The action against the Career Education Corporation comes as a growing number of for-profit colleges face lawsuits and investigations into their job-placement practices.
The corporation is no stranger to placement-rate controversy. In July 2005 officials at California’s Bureau for Private Postsecondary and Vocational Education restricted the operating license of the Brooks Institute of Photography, alleging that the institution deliberately misled its students about their employment prospects by falsifying job-placement data.
The company, which owns the Brooks Institute, appealed the bureau’s actions, and an administrative-law judge in Los Angeles proposed to dismiss the bureau’s notice of conditional approval after determining that it had not done a thorough on-site review of the institution.
The California Department of Consumer Affairs accepted the decision and allowed the Brooks Institute to continue normal operations.
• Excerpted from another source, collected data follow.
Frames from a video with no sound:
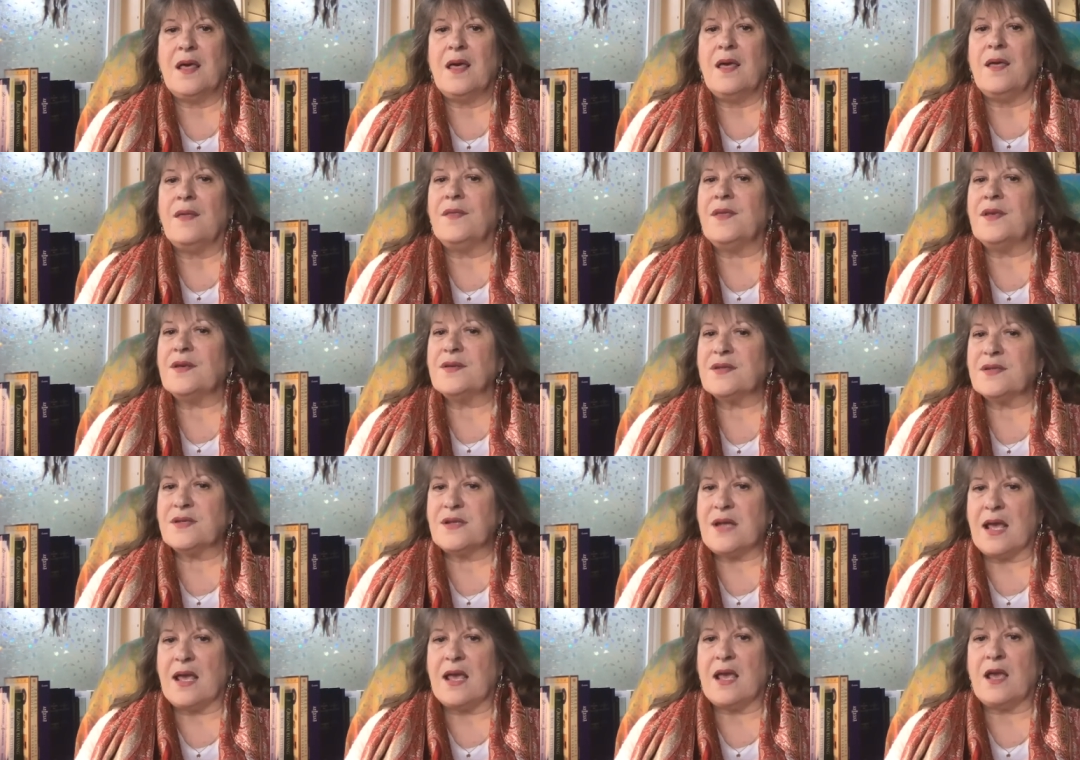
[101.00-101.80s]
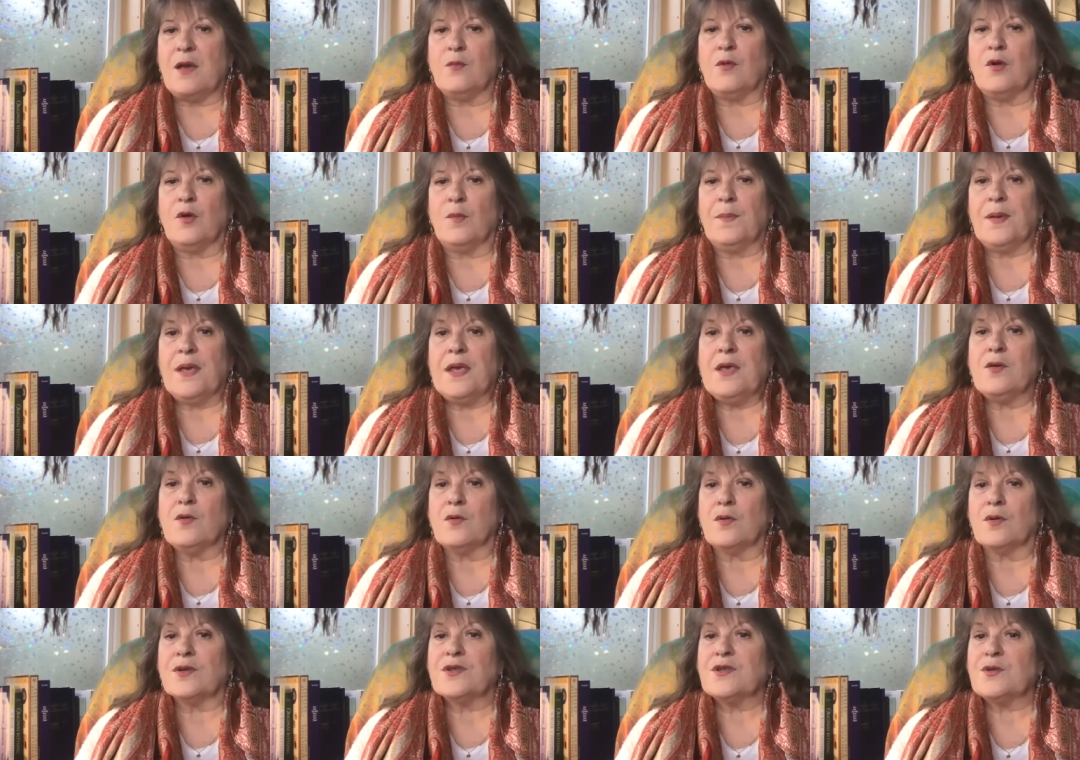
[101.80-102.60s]
This day will be
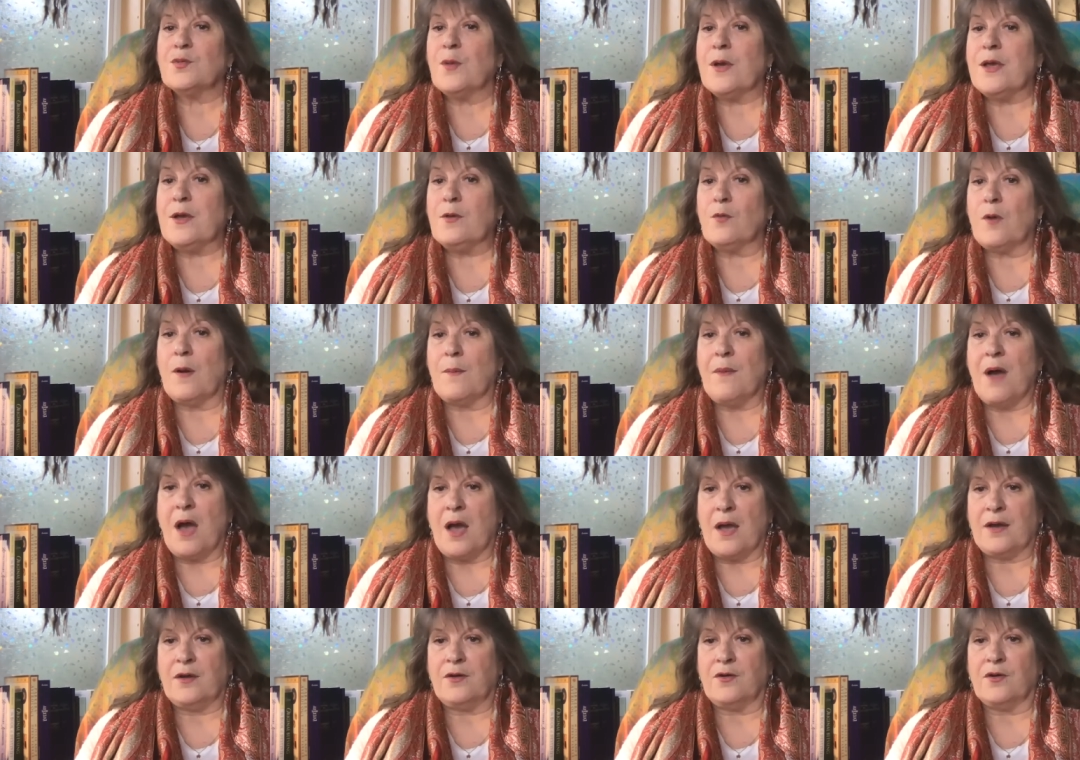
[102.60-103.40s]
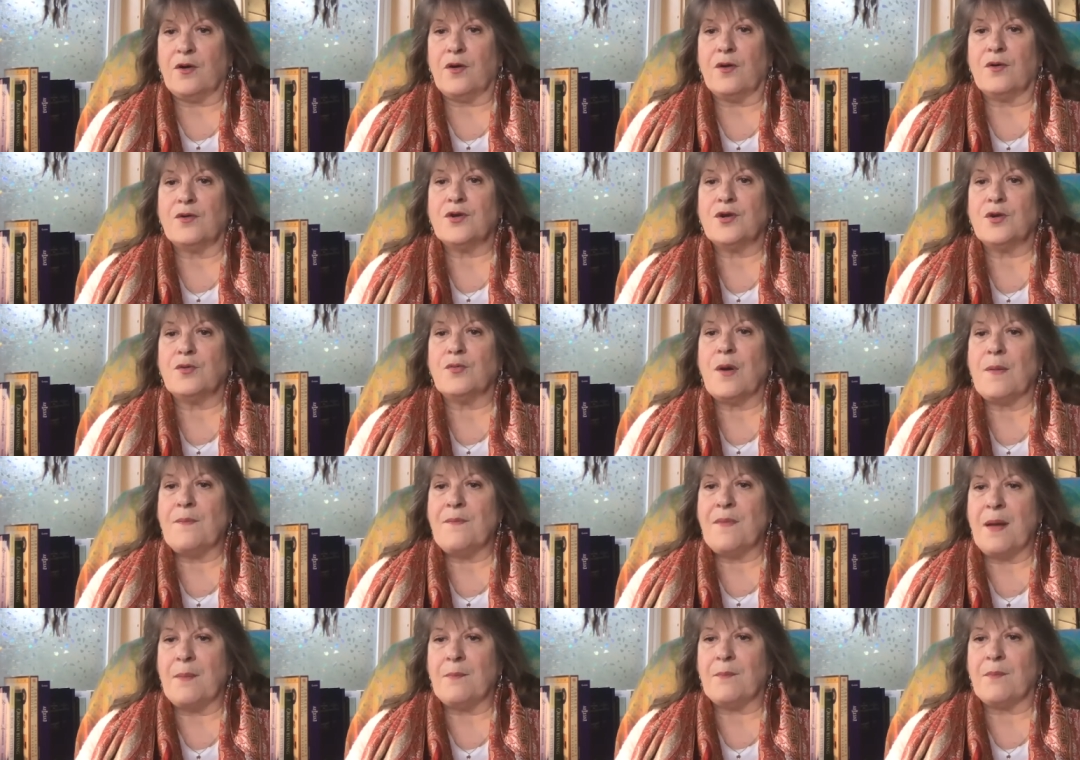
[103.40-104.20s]
your sweet reminder to
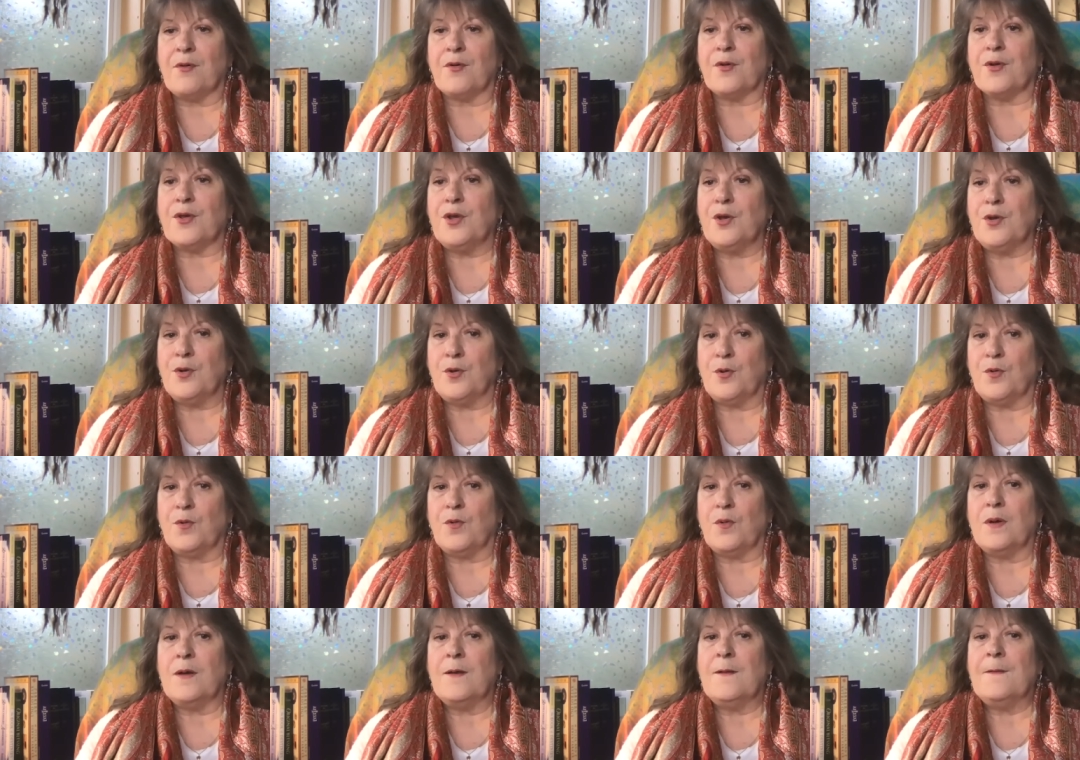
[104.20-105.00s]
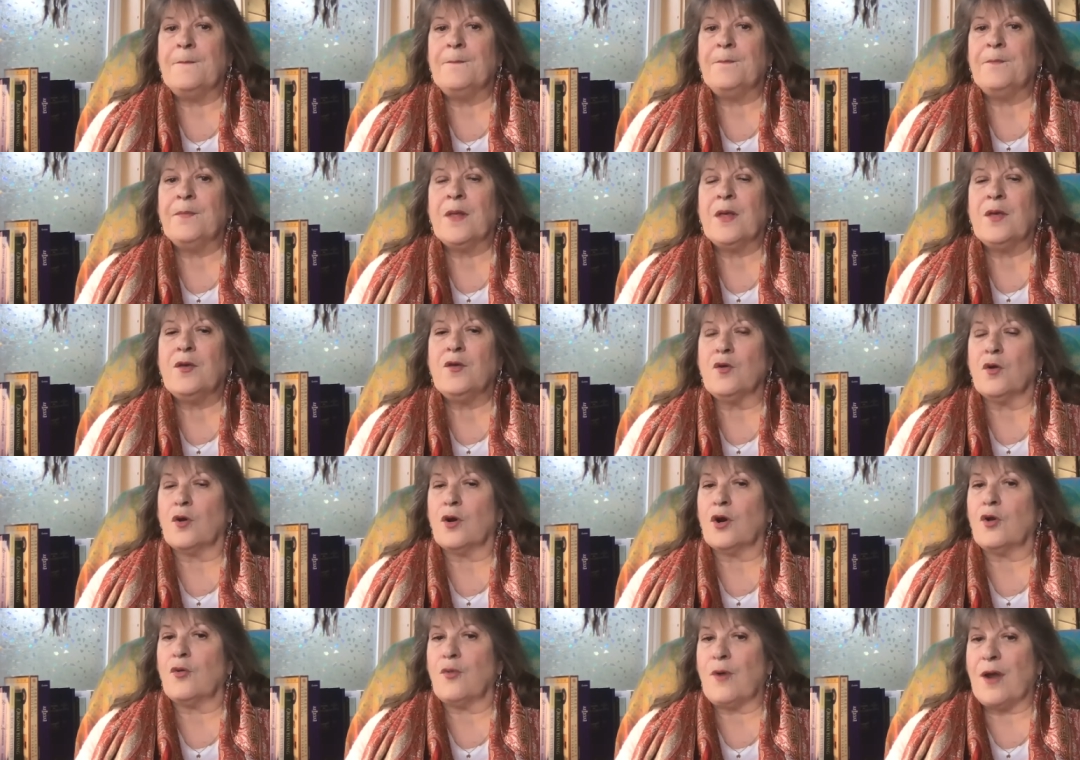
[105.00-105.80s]
remember you,
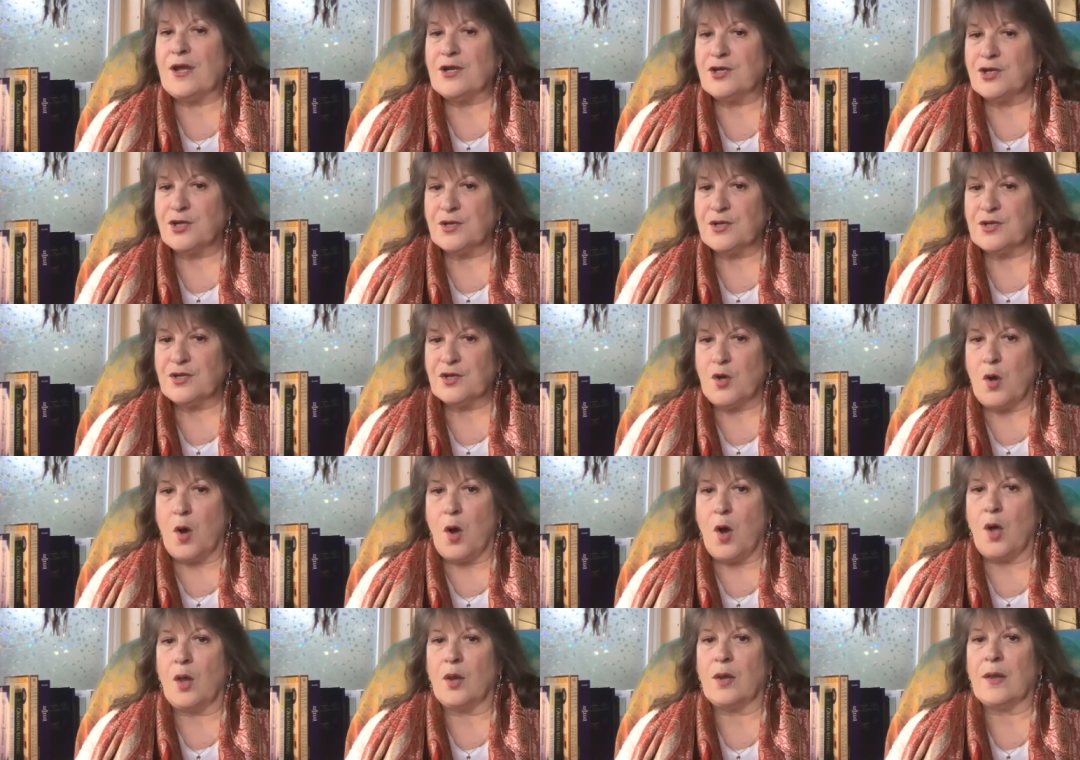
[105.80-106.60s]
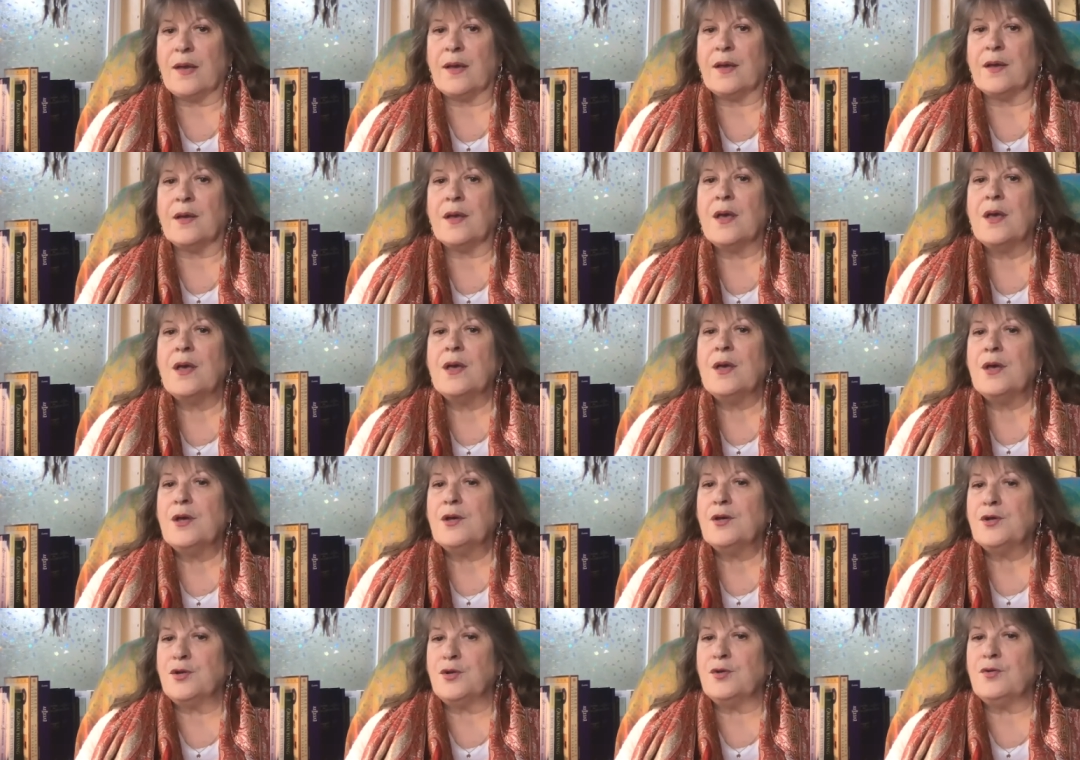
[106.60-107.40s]
your gracious calling
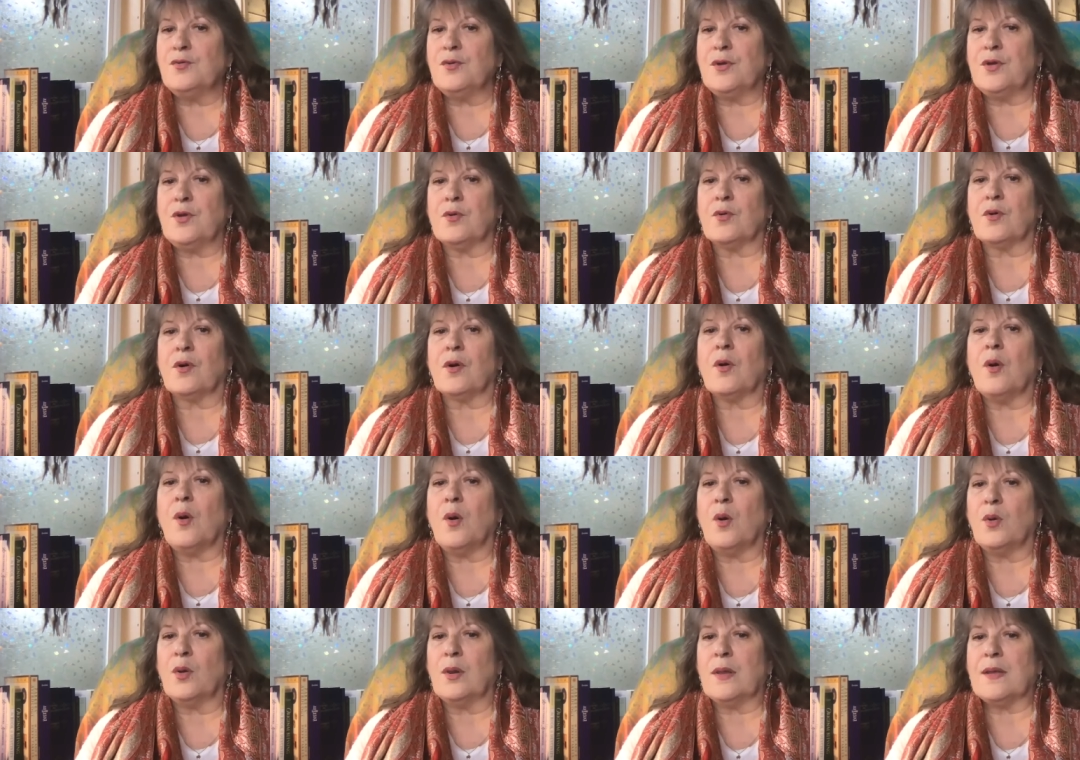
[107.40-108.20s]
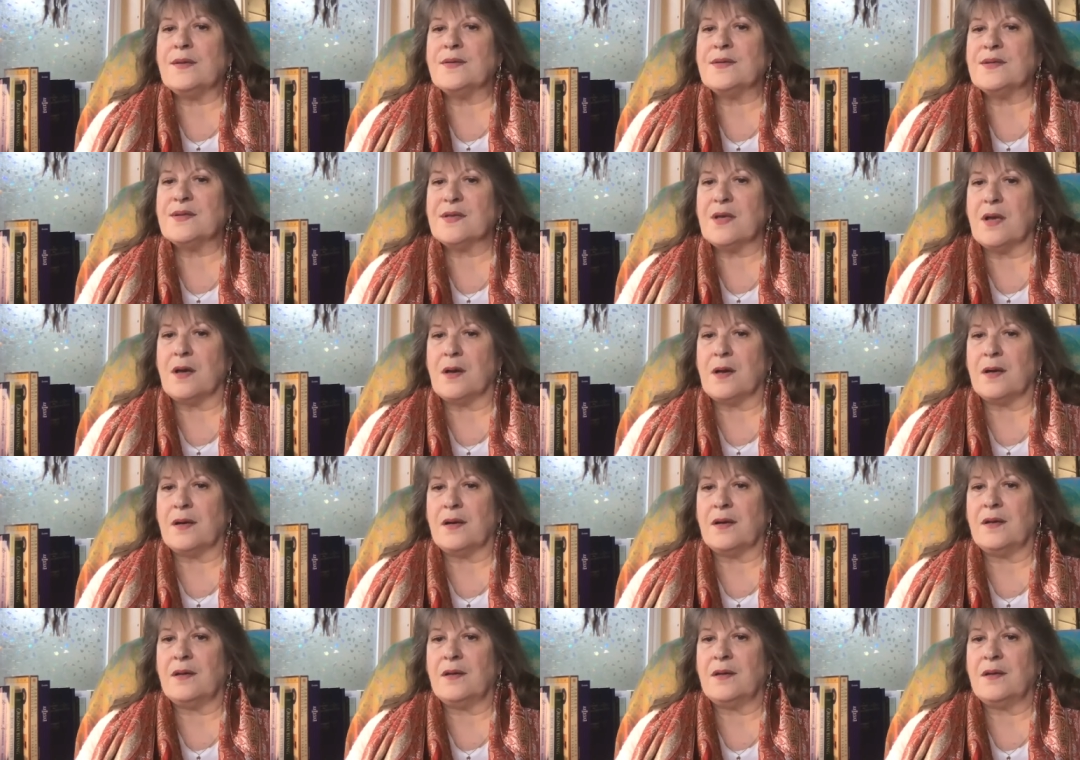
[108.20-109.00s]
to your Holy
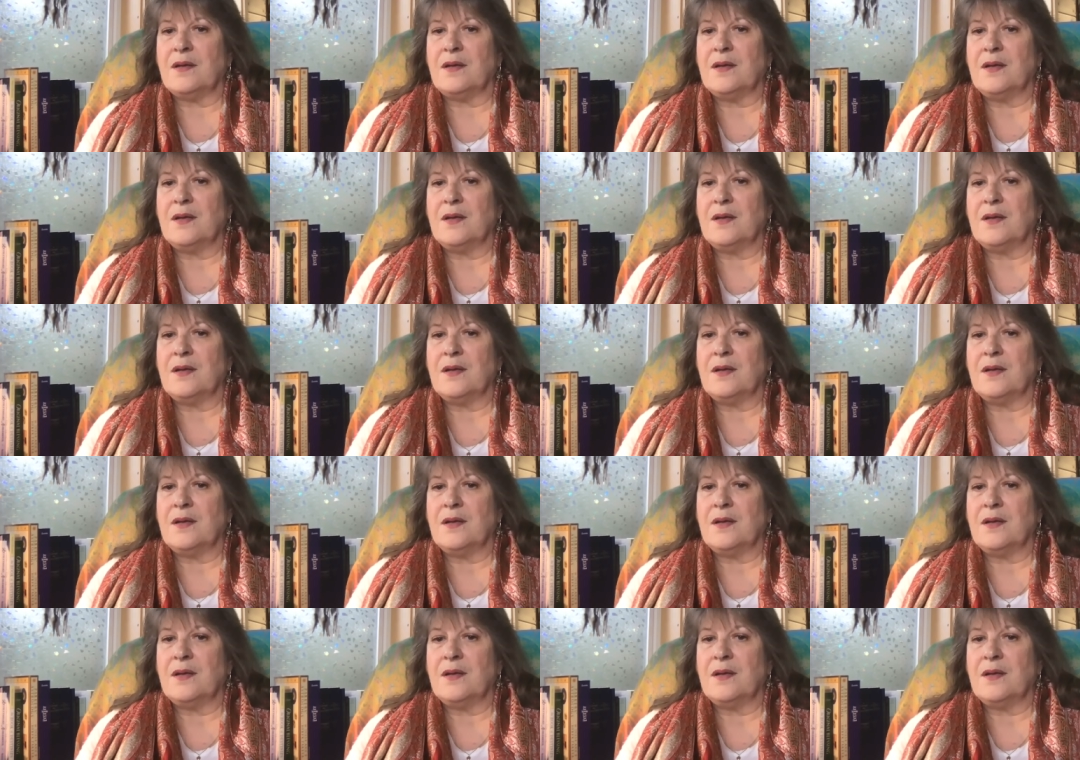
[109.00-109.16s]
Son,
Last year the company offered to pay $40-million to settle a class-action lawsuit filed in 2007 by students who accused the California Culinary Academy in San Francisco of misleading students about their job prospects. According to the lawsuit, the college reported rates between 75 and 96 percent for its culinary-arts and baking programs, but didn’t disclose that a majority of graduates were working not as chefs, as they had been promised, but as prep and line cooks—minimum-wage jobs they could have obtained without a degree.
The settlement, which is awaiting approval by a California judge, would provide rebates of up to $20,000 to 8,500 students who attended the academy, part of the Le Cordon Bleu chain, from 2003 to 2008. It would also forgive $1.8-million of their student debt.
Two other Le Cordon Bleu schools—the California School of Culinary Arts in Pasadena and the Western Culinary Institute in Portland—also face class-action lawsuits from former students who say they were misled about the schools’ job-placement rates. A group of former medical-assisting students at Sanford-Brown’s campus in Collinsville, Ill., is suing for similar reasons.